Pierre Souvestre et Marcel Allain
Le Faiseur de Reines
FANTÔMAS 26
(1913 – Arthème Fayard)
BOUQUINS – ROBERT LAFFONT
Chapitre I
Au secours d’Hélène
Que s’était-il donc passé ?
Quelle était l’effarante explication de cette situation tragique entre toutes, qui faisait se dresser l’un devant l’autre, dans ce cuirassé hollandais qui transportait une dépouille mortelle, Fantômas et Juve ?
Que signifiaient les étranges paroles du bandit :
— Décidément, Fandor nous a vaincus…
Qu’était devenu enfin l’intrépide journaliste, le mari d’Hélène ?
Qu’était devenue Hélène même, puisque, à l’encontre de tout ce qui semblait certain, rigoureusement indispensable, son corps ne se trouvait pas dans la bière, son cadavre n’était pas dans le cercueil, que Juve venait d’ouvrir avec une frénésie insensée, sous les yeux de Fantômas.
C’était en vérité une étrange histoire, et, pour une fois encore, les événements avaient dépassé les plus fantastiques intrigues, les plus extraordinaires projets.
Fandor, à l’instant où le prêtre avait bégayé les dernières paroles qui l’unissaient devant Dieu à Hélène, tout comme la loi l’avait légalement fait le mari de la jeune femme, Fandor, tremblant, épouvanté, affolé par la pensée du trépas proche qui menaçait Hélène, levait les yeux et considérait la figure de ceux qui se trouvaient assister à ses tragiques épousailles.
Fandor, à cet instant, touchait à la même minute au comble du bonheur et au plus sombre désespoir.
Il y avait de longues années qu’il aimait Hélène, il la chérissait comme nulle femme n’avait été chérie, il parvenait, après de multiples péripéties, à l’épouser, mais il y parvenait à l’instant précis où la mort, implacablement, allait lui ravir celle qu’il épousait, enfin, malgré l’autorité des hommes.
Fandor était acculé à cette horrible situation : d’épouser presque une morte !
Car c’était une morte que tout à l’heure, peut-être, il presserait dans ses bras, une morte, oui, vraiment, car il ne semblait pas qu’Hélène pût échapper aux suites terribles du coup de poignard de Delphine Fargeaux.

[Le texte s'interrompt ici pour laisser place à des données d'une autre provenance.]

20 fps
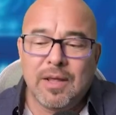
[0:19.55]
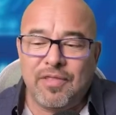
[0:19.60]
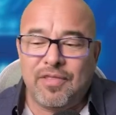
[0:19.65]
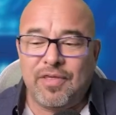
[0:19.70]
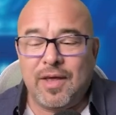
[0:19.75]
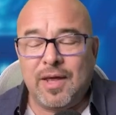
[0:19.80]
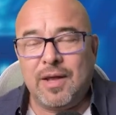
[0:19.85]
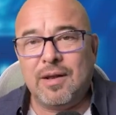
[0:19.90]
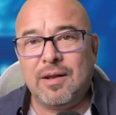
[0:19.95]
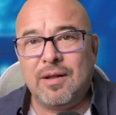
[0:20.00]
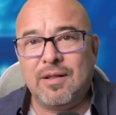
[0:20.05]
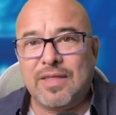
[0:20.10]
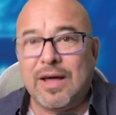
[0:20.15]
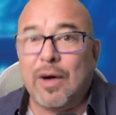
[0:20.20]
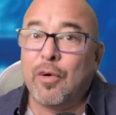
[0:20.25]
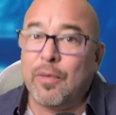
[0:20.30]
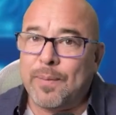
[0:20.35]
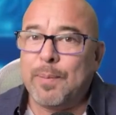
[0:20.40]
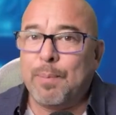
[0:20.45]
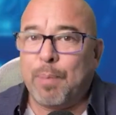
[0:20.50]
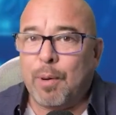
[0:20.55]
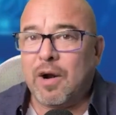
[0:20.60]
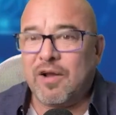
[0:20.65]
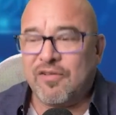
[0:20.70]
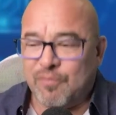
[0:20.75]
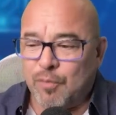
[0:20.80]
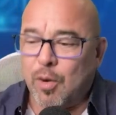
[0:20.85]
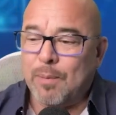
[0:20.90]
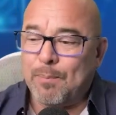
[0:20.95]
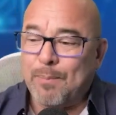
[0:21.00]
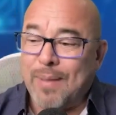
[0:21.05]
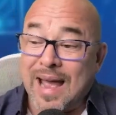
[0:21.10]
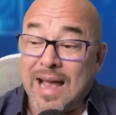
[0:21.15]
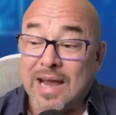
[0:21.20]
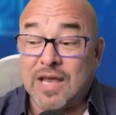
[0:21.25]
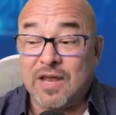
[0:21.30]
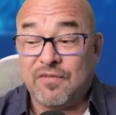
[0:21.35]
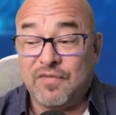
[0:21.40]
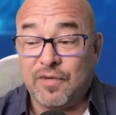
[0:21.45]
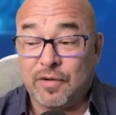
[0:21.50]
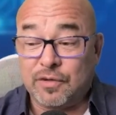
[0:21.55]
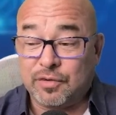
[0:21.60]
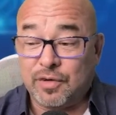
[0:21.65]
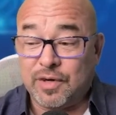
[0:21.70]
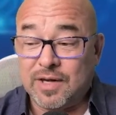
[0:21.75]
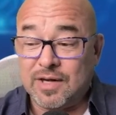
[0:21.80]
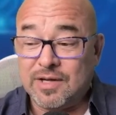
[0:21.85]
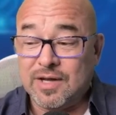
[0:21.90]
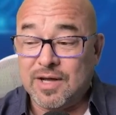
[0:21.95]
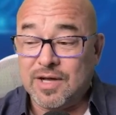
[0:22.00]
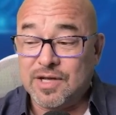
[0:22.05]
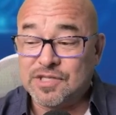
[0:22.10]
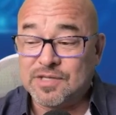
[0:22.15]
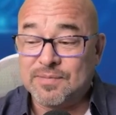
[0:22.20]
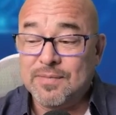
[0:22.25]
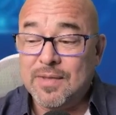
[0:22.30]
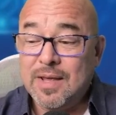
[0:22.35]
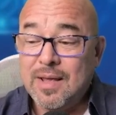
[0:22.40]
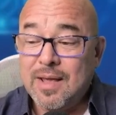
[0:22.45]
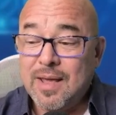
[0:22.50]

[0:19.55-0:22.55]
then that would be part of what packet filtering does.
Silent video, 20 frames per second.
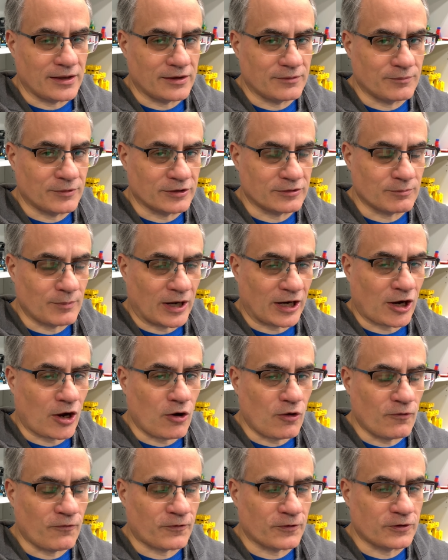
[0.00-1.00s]
my
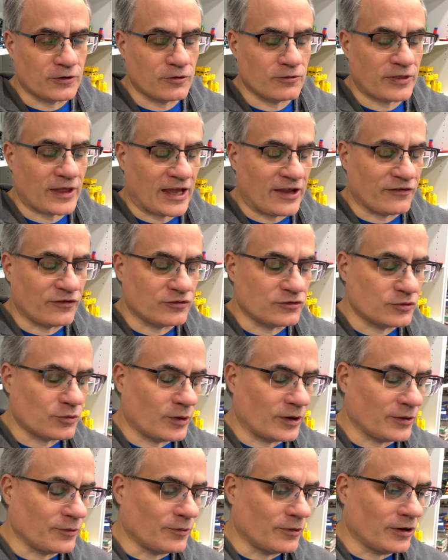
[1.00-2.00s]
goal for
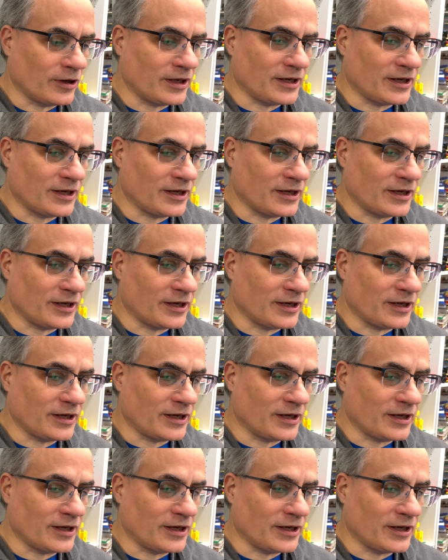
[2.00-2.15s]
2021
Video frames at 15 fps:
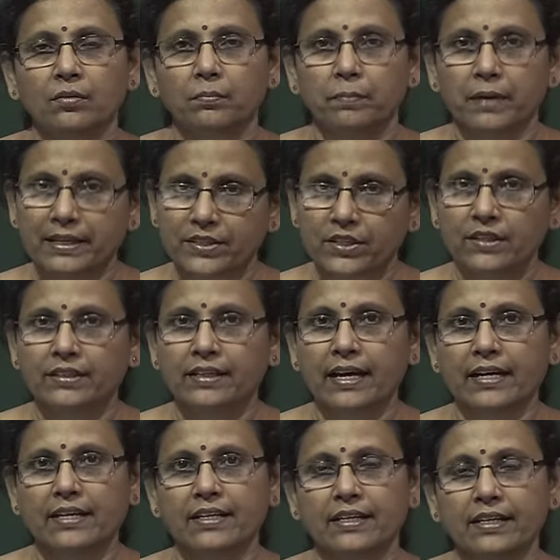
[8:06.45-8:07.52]
based on their
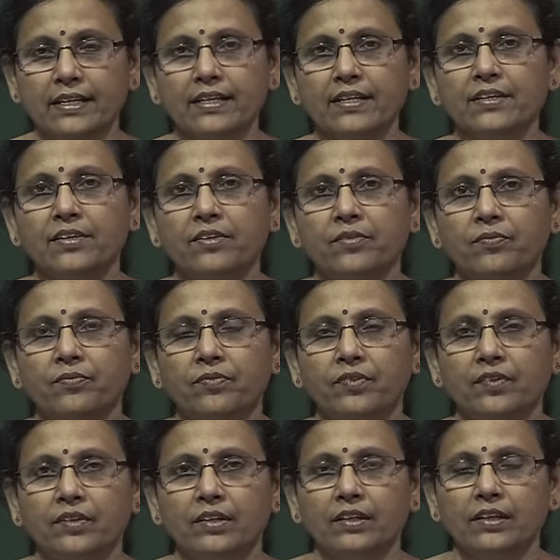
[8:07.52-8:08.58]
need
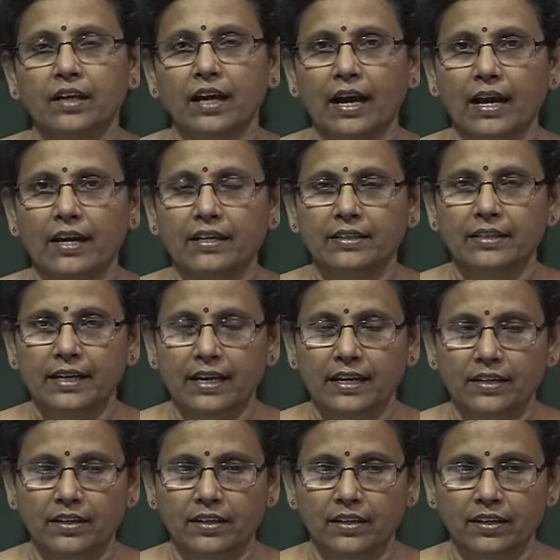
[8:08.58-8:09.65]
and
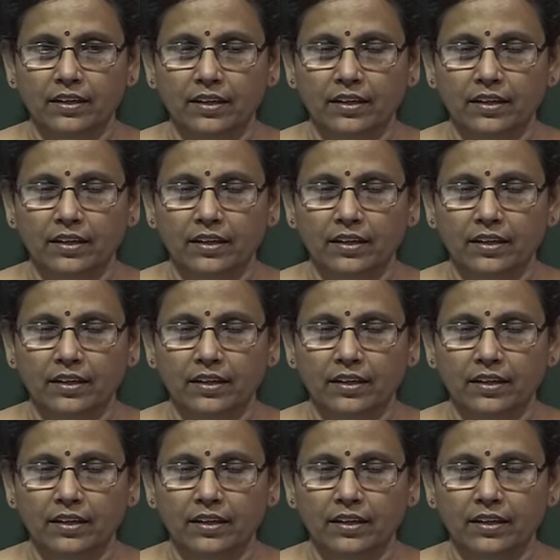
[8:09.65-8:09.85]
their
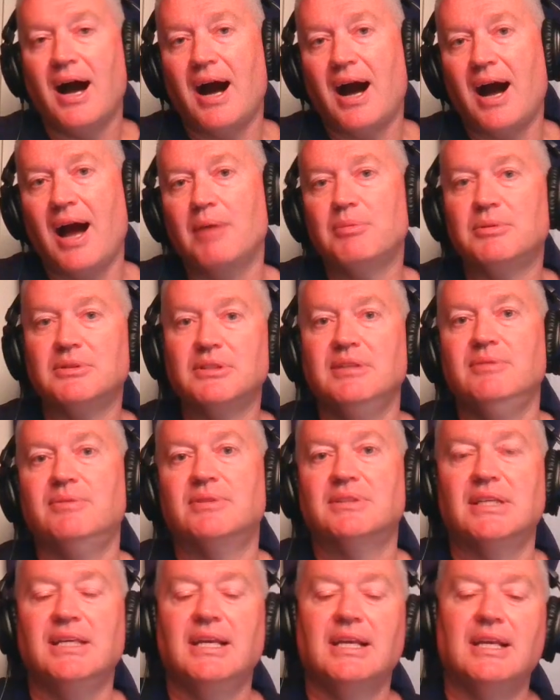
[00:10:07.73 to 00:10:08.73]
I will leave
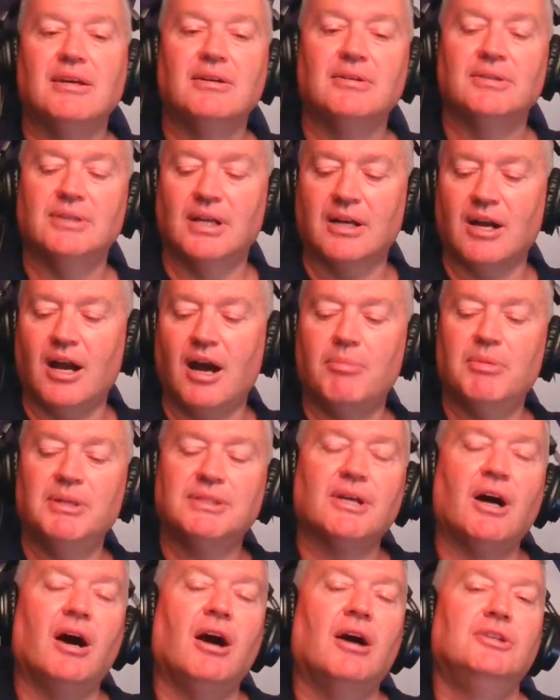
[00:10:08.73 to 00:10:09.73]
a link here in the
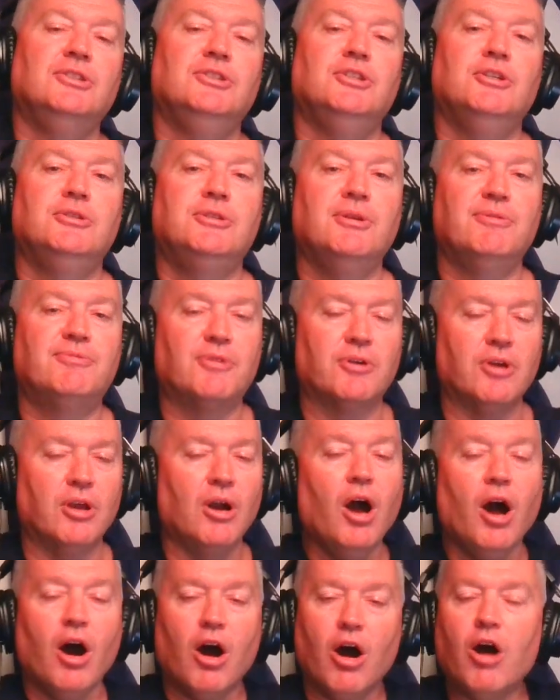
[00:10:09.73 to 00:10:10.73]
comments on YouTube for you.
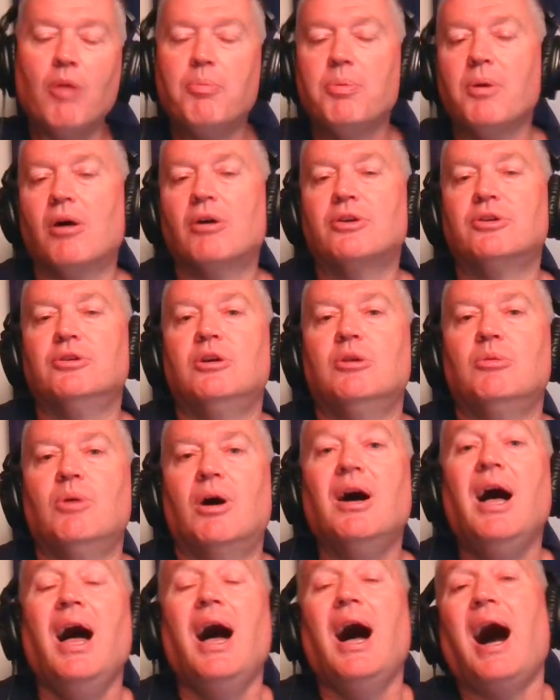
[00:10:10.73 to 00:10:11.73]
Hope you all are doing
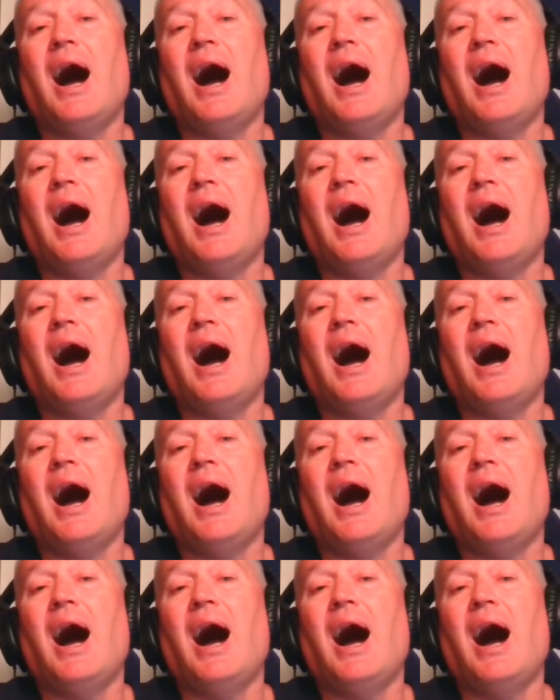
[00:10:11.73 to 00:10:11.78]
well.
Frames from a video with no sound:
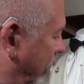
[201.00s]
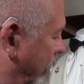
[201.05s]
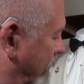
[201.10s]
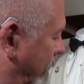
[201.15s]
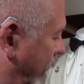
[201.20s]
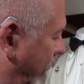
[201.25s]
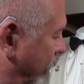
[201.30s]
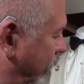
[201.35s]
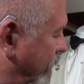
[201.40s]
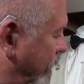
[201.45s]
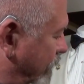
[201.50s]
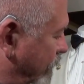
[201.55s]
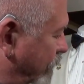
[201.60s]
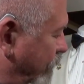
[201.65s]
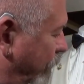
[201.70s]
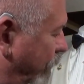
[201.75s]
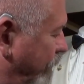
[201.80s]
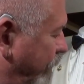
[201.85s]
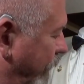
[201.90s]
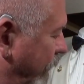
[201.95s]
yes, it's
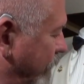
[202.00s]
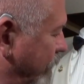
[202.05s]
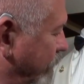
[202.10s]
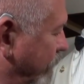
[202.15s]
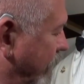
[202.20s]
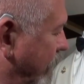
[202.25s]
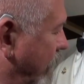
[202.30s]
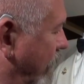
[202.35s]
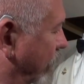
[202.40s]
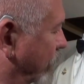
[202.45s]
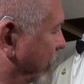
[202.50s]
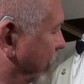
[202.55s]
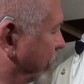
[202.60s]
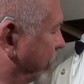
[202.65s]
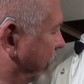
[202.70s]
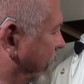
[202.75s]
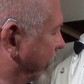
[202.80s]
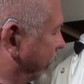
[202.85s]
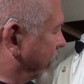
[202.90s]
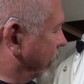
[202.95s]
a replacement
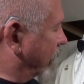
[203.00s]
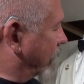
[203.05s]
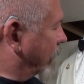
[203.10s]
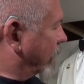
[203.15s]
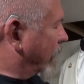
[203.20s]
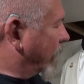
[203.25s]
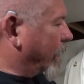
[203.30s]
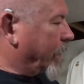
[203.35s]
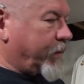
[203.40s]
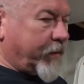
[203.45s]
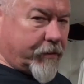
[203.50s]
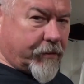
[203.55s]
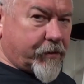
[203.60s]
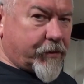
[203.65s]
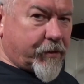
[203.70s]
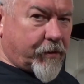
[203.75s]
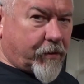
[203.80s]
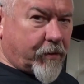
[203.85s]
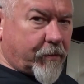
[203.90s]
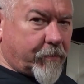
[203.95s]
cummerbund and
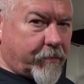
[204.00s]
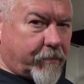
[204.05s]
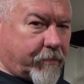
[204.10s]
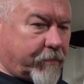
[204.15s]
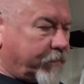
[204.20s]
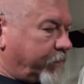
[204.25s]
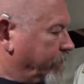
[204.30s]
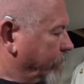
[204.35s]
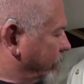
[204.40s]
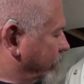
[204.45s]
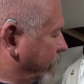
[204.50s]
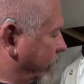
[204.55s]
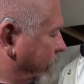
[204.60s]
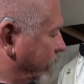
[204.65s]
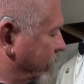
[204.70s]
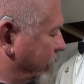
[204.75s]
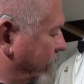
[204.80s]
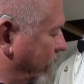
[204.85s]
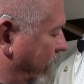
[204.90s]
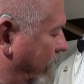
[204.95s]
shirt,
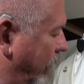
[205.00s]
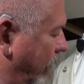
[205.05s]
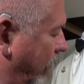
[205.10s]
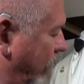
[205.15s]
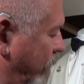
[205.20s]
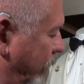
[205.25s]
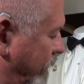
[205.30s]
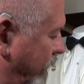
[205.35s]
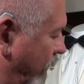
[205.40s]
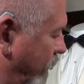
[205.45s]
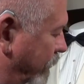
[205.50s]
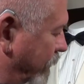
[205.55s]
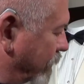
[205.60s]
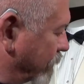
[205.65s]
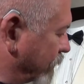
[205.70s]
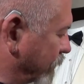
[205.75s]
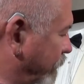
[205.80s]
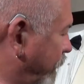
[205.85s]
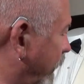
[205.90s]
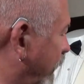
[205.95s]
because all I was able to do
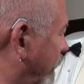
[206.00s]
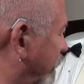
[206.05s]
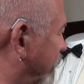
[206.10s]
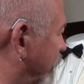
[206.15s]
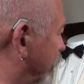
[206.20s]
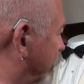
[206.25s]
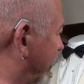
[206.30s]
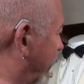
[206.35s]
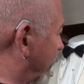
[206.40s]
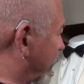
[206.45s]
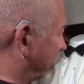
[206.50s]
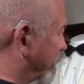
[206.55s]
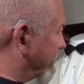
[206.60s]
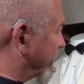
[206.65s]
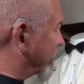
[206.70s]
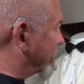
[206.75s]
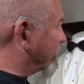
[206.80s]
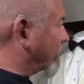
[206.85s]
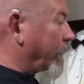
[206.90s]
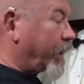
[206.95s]
was pick up the jacket,
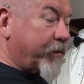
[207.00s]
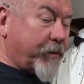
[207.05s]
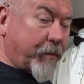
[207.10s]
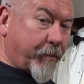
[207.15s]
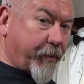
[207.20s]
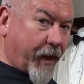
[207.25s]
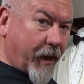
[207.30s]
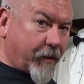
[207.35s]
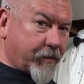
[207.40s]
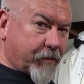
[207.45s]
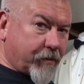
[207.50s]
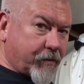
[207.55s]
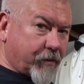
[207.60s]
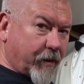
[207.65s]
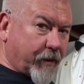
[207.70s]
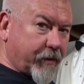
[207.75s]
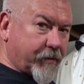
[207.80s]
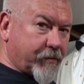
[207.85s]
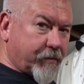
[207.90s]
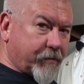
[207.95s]
but it still had the badges
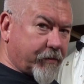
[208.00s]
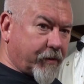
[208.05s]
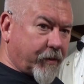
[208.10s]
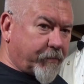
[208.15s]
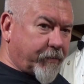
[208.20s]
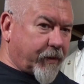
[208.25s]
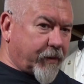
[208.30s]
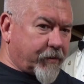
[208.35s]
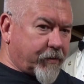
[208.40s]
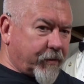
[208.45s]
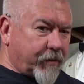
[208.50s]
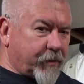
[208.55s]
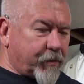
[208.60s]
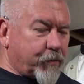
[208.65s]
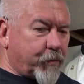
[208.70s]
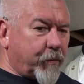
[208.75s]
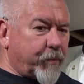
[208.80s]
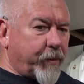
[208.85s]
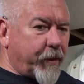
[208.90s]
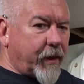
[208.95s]
on it. So
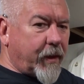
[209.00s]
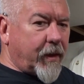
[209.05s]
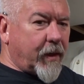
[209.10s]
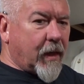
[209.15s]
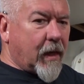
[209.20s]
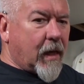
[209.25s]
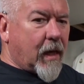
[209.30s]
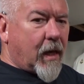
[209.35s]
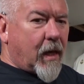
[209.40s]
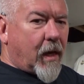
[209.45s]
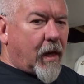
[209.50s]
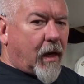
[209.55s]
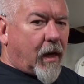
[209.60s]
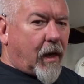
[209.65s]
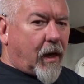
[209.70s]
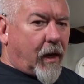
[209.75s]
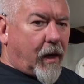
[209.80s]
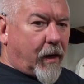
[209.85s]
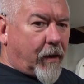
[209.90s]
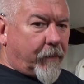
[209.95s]
this would be,
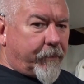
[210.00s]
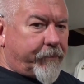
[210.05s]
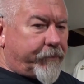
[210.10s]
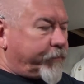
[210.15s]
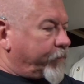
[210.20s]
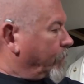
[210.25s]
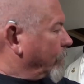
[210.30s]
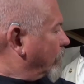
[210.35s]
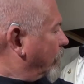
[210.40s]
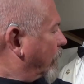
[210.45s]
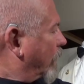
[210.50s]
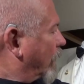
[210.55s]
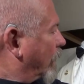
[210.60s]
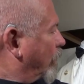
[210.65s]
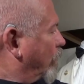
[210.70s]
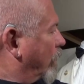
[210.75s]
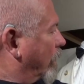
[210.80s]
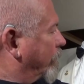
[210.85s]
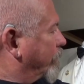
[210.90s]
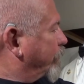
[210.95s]

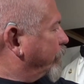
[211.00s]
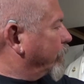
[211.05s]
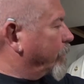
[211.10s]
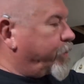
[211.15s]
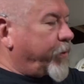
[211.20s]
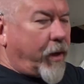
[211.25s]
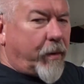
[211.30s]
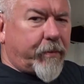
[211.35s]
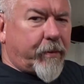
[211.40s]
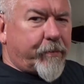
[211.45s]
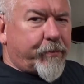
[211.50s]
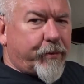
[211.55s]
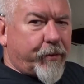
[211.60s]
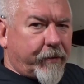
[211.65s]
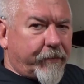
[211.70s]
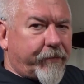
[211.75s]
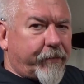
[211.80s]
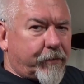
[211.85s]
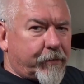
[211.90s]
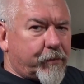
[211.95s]
probably
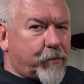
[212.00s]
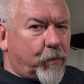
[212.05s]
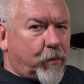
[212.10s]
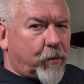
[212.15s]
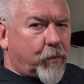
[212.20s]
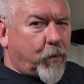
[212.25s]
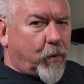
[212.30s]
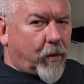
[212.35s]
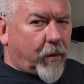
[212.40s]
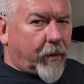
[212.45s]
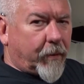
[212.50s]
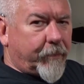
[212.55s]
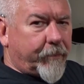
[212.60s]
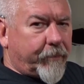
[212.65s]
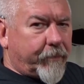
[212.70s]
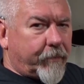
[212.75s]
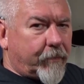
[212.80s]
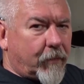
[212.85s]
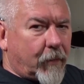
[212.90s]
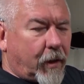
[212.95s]
pre-First World War,
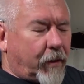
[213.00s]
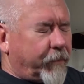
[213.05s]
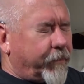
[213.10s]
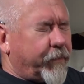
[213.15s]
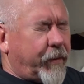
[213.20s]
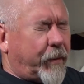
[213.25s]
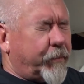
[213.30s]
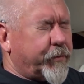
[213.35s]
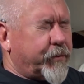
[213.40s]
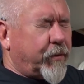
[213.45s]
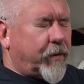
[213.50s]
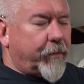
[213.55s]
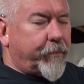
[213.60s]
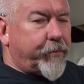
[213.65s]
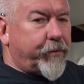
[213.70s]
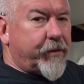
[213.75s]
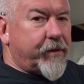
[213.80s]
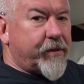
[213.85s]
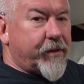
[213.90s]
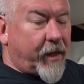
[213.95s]
or I'm sorry,
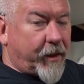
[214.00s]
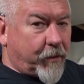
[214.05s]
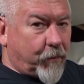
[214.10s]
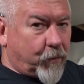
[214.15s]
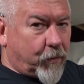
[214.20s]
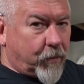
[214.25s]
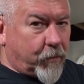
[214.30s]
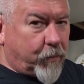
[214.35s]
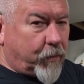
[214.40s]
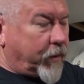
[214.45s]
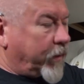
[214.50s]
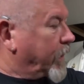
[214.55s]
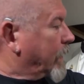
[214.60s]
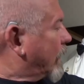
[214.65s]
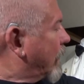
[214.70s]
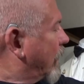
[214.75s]
pre-Second World War.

Fandor, éperdu de chagrin, levait instinctivement les yeux, cherchant à rencontrer le regard de Juve, ce regard où il trouverait à coup sûr une émotion compatissante, un éclair de sympathie, une souffrance qui comprendrait sa propre souffrance.
Or, ce n’était pas les yeux de Juve qui retenaient l’attention de Fandor.
Ce qui faisait encore blêmir davantage le jeune homme, c’était une remarque, une remarque étrange, une remarque affolante, qui, en même temps, lui faisait peur et lui permettait d’espérer.
Oh ! l’étrange chose !
Elle dépassait en horreur les surprenants mystères.
Les assistants s’étaient groupés au pied du lit d’Hélène. Seuls, le médecin et l’infirmier Claude se trouvaient debout à la tête de ce lit, le médecin penché sur la jeune femme, l’infirmier près de la table surchargée de médicaments, de ces médicaments inutiles, qui ne servaient qu’à prolonger un peu la vie qui s’éteignait et ne pouvaient guérir.
Fandor voyait tout cela en un clin d’œil.